The system has a number of checks and balances, including the need to re-scan the patient’s wristband ID after the specimens have been collected. MobiLab also interfaces with HHS’s Meditech hospital information system so the labs can upload and download information as needed. “Besides improving positive patient identification, MobiLab gives us accurate data compared to our previous manual process,” said Biskup. “This has helped us with workflow and productivity.”
Comparing a hospitalized patient’s home medications with those to be given in the hospital – called medication reconciliation – is an important patient safety measure.
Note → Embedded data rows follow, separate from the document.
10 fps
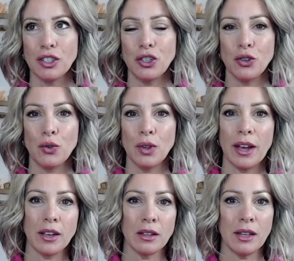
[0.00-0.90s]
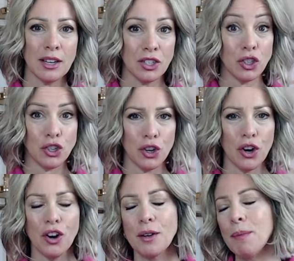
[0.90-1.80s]
to like less
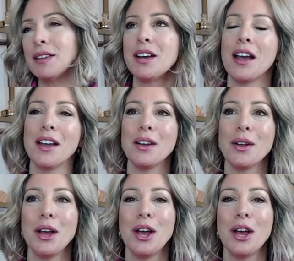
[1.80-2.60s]
sugar in my diet.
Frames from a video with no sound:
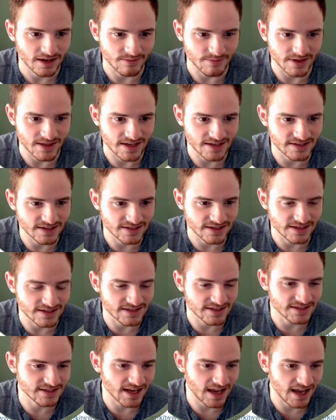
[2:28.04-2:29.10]
I mean, this is
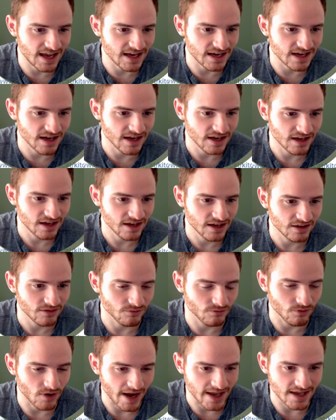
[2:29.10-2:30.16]
insane
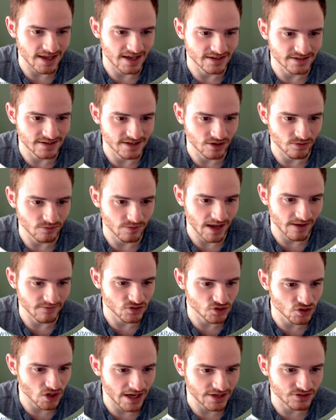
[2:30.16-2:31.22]
rankings here. We
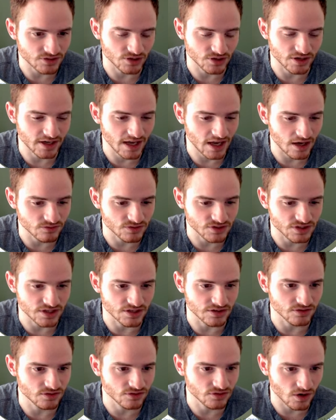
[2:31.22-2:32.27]
have dresser,
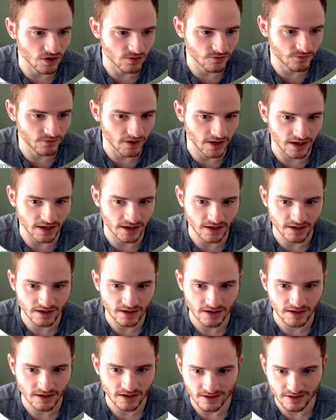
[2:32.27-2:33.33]
couches, sofa.
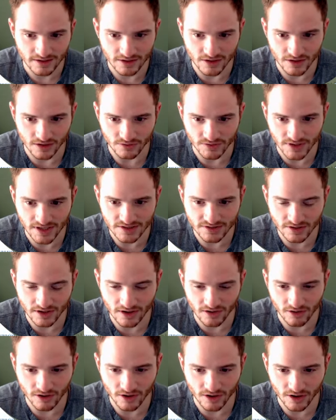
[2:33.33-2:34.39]
You know, these
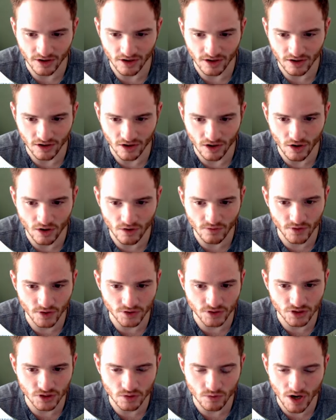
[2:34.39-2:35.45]
are
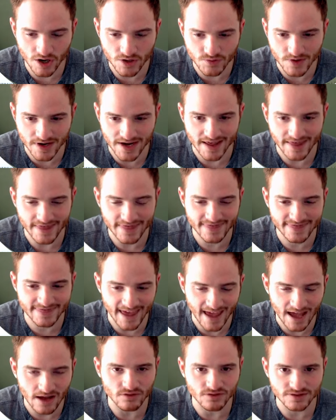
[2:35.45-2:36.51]
over
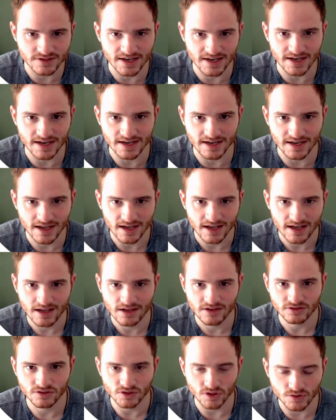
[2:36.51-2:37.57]
200,000
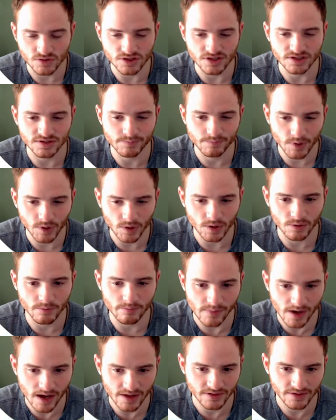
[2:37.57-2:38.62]
searches per
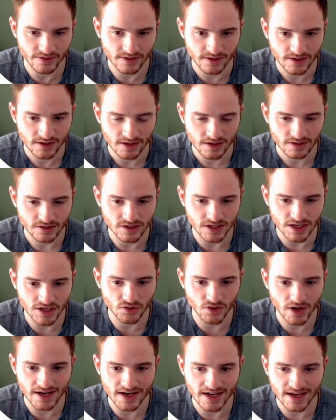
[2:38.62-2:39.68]
month,
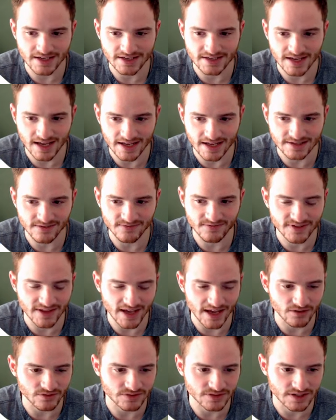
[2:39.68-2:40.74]
generating tens of
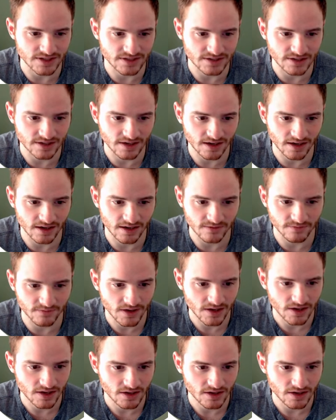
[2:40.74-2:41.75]
thousands of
It’s also important in the doctor’s office. Why? The main reason is that there are so many more physician office visits (an estimated 1 billion) compared to hospitalizations (an estimated 35 million), according to the Centers for Disease Control and Prevention.
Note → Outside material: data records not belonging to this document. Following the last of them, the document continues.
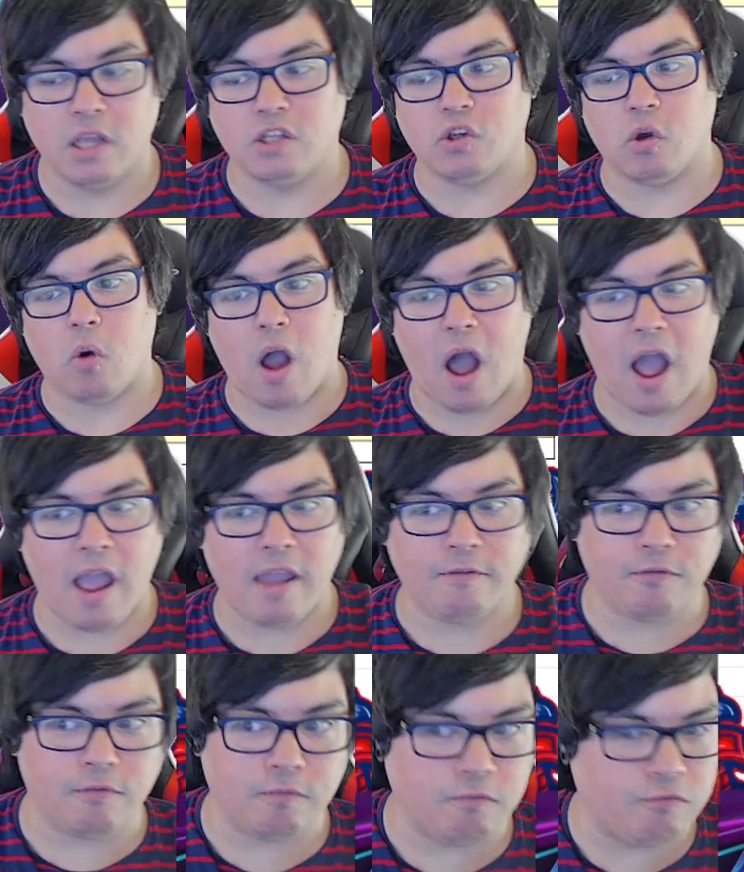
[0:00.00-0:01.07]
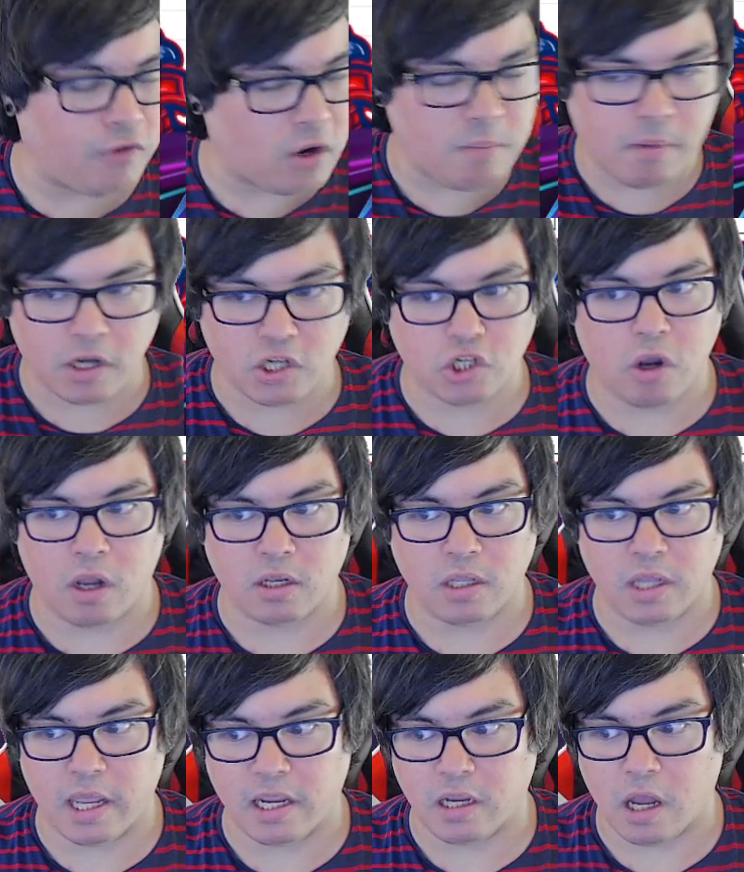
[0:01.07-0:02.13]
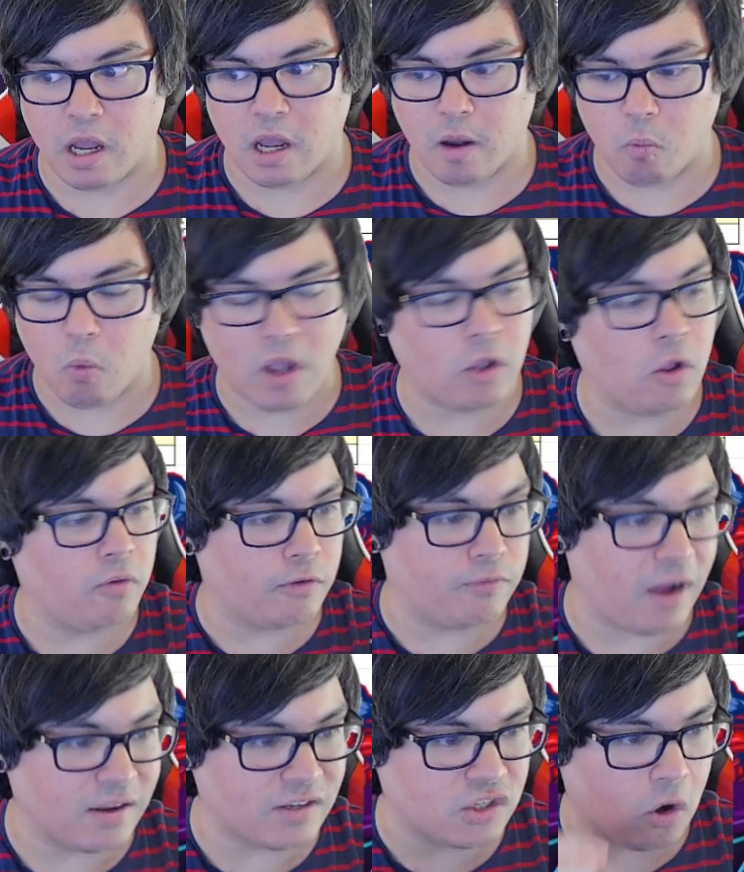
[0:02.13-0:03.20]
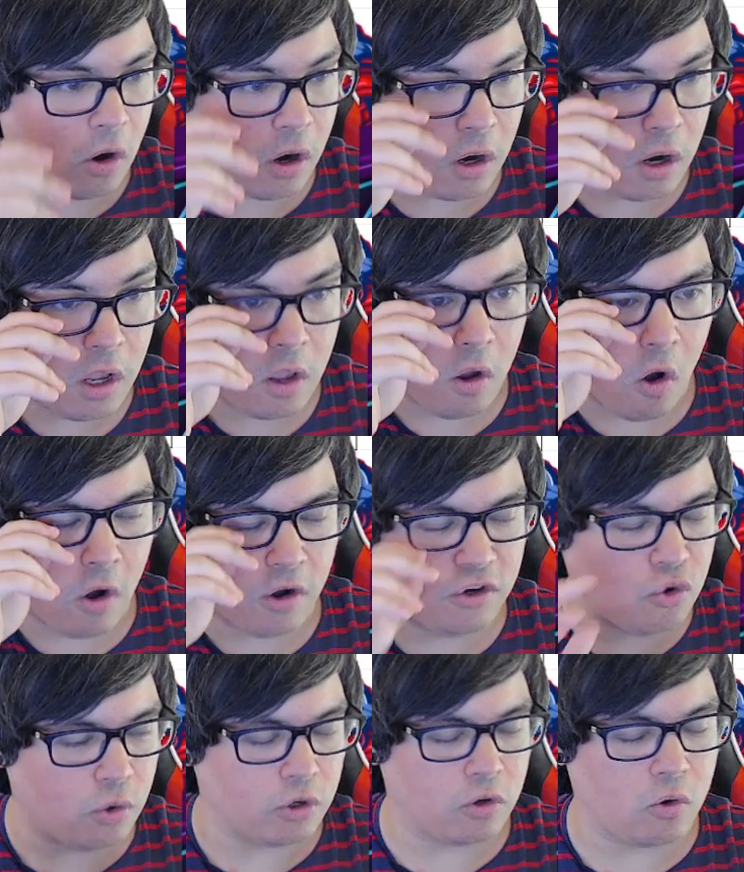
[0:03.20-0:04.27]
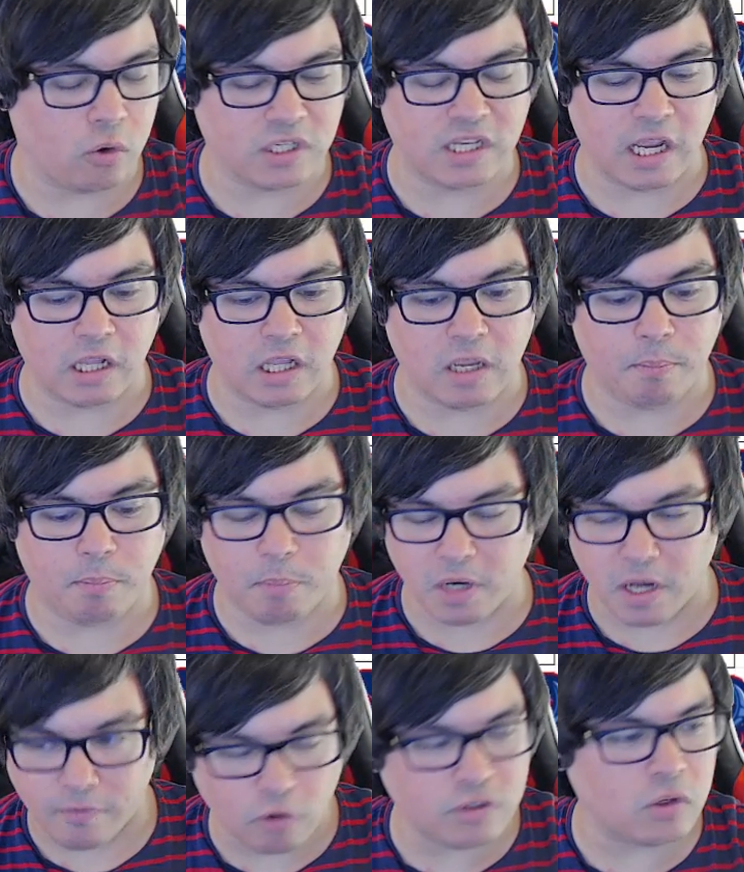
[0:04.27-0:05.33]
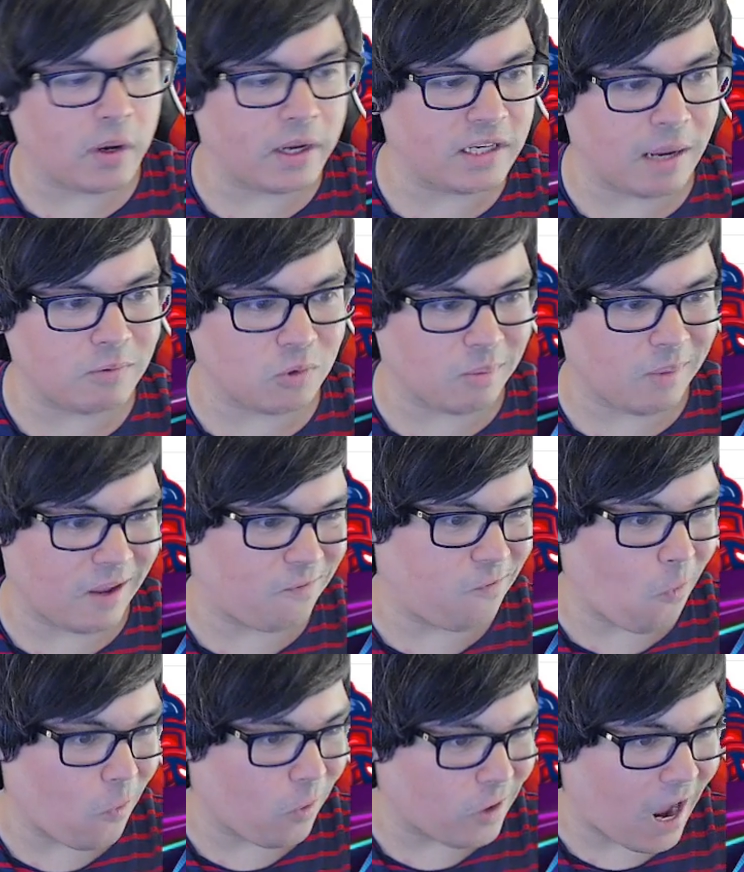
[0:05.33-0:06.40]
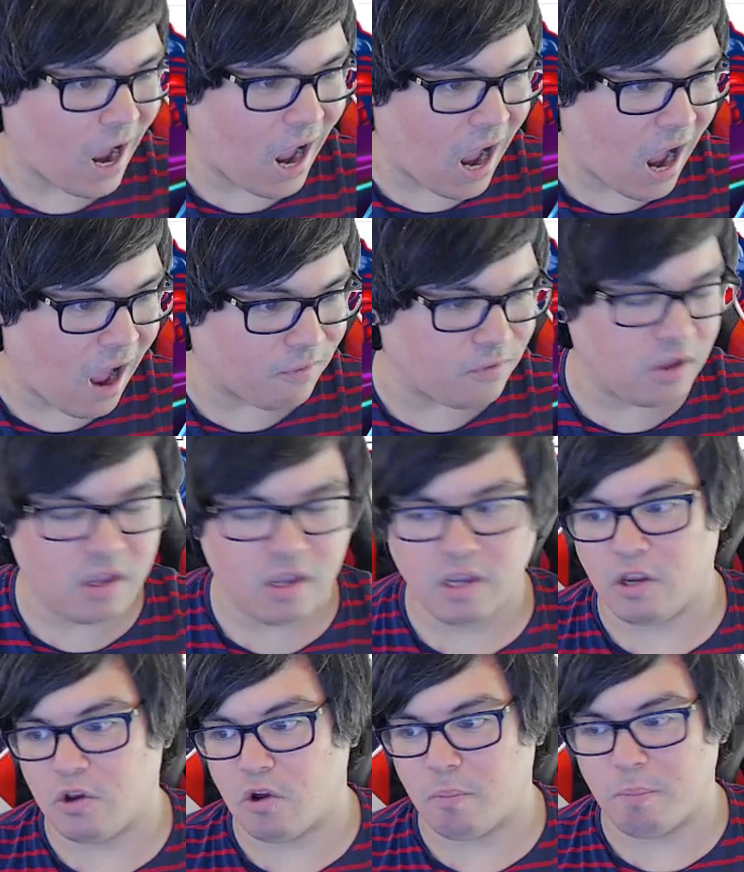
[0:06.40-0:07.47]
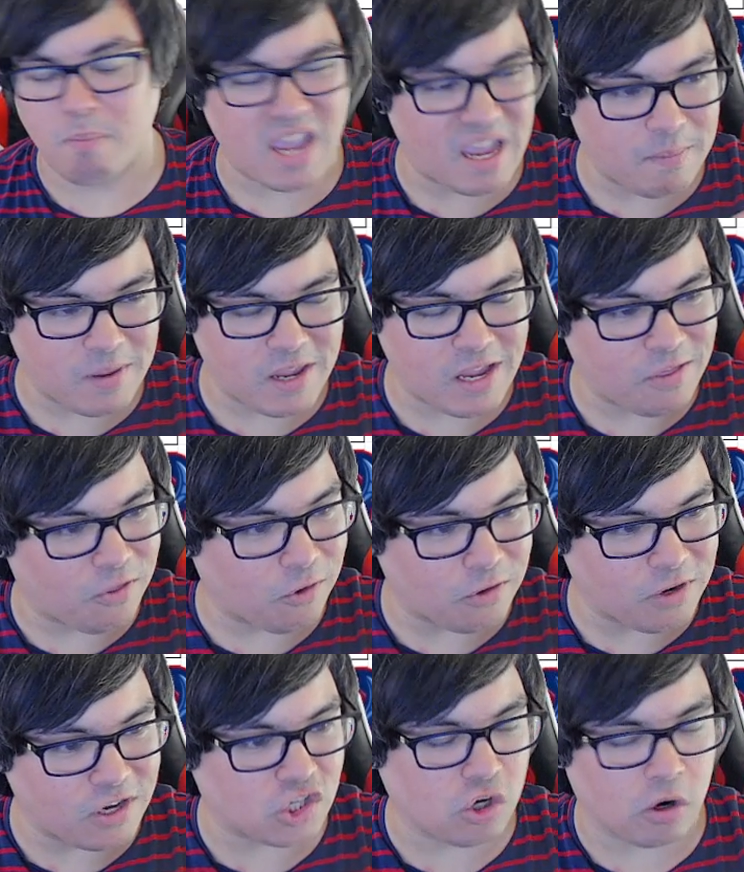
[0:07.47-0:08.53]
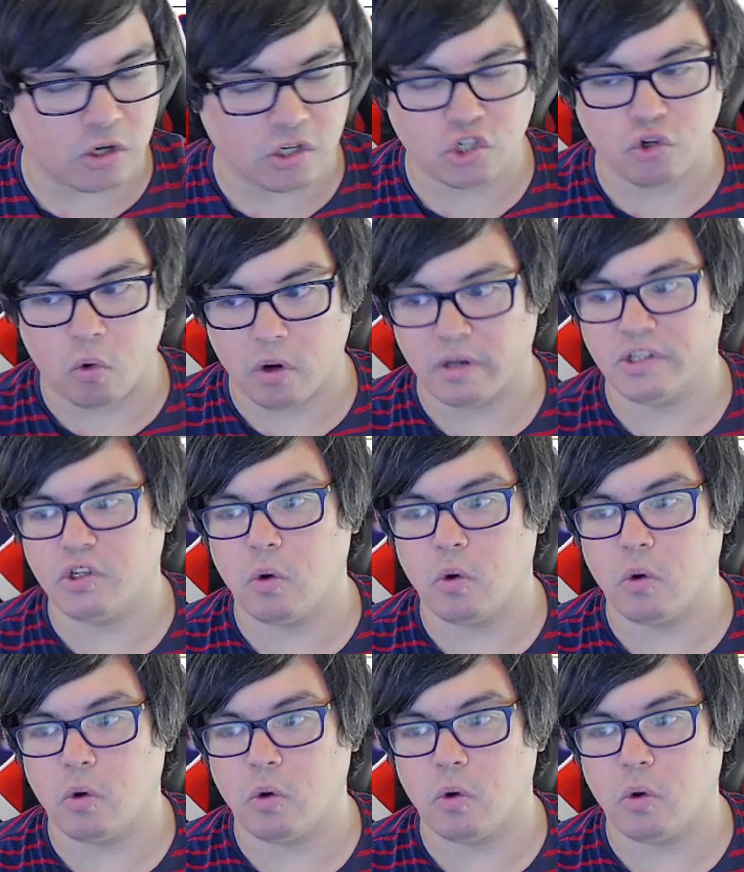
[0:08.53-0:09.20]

So I've very much gotten like uh, well over five star on 200 cores daily, but I've also had times where I'm like four and a half, you know, maybe 30 shards short.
There are other reasons, too: patients often are prescribed medications by specialists they see in addition to their primary care physician, and they sometimes misunderstand how and when to take their medications or how their medications can interact.To improve medication safety for outpatients, Hallmark Health Medical Associates (HHMA) participated this year in the “PROMISES Project” through the Massachusetts Department of Public Health and the Massachusetts Coalition for the Prevention of Medical Errors. Jadien Walter, BSN, RN, ambulatory risk manager, is working with the HHMA primary care practice of Regine Tillmanns, MD, in Melrose as a “PROMISES” coach to teach improvement skills.
“Most of our practices have some system to ask patients about their medications, but there is room for improvement of the process,” said Walter. “We hope to devise a simple system that will work for all practices and we’re using Dr. Tillmanns’s practice as our pilot.” In the pilot, patients are asked to review a printed list of their medications while they are waiting to see the doctor. A medical assistant then inputs any changes into the patient’s record and the updated list is then available for a doctor-patient conversation during the appointment. Patients with complicated medication regimens are asked to bring in all their medications to the visit.
“Most patients do this and find it helpful to review medication bottles together with their provider,” said Tillmanns. “This gives us a chance to detect errors, simplify the medication regimen and educate patients on their medications. It has been very eye-opening to see how the simple method of reviewing a patient’s actual medicine bottles can eliminate detrimental medication errors.”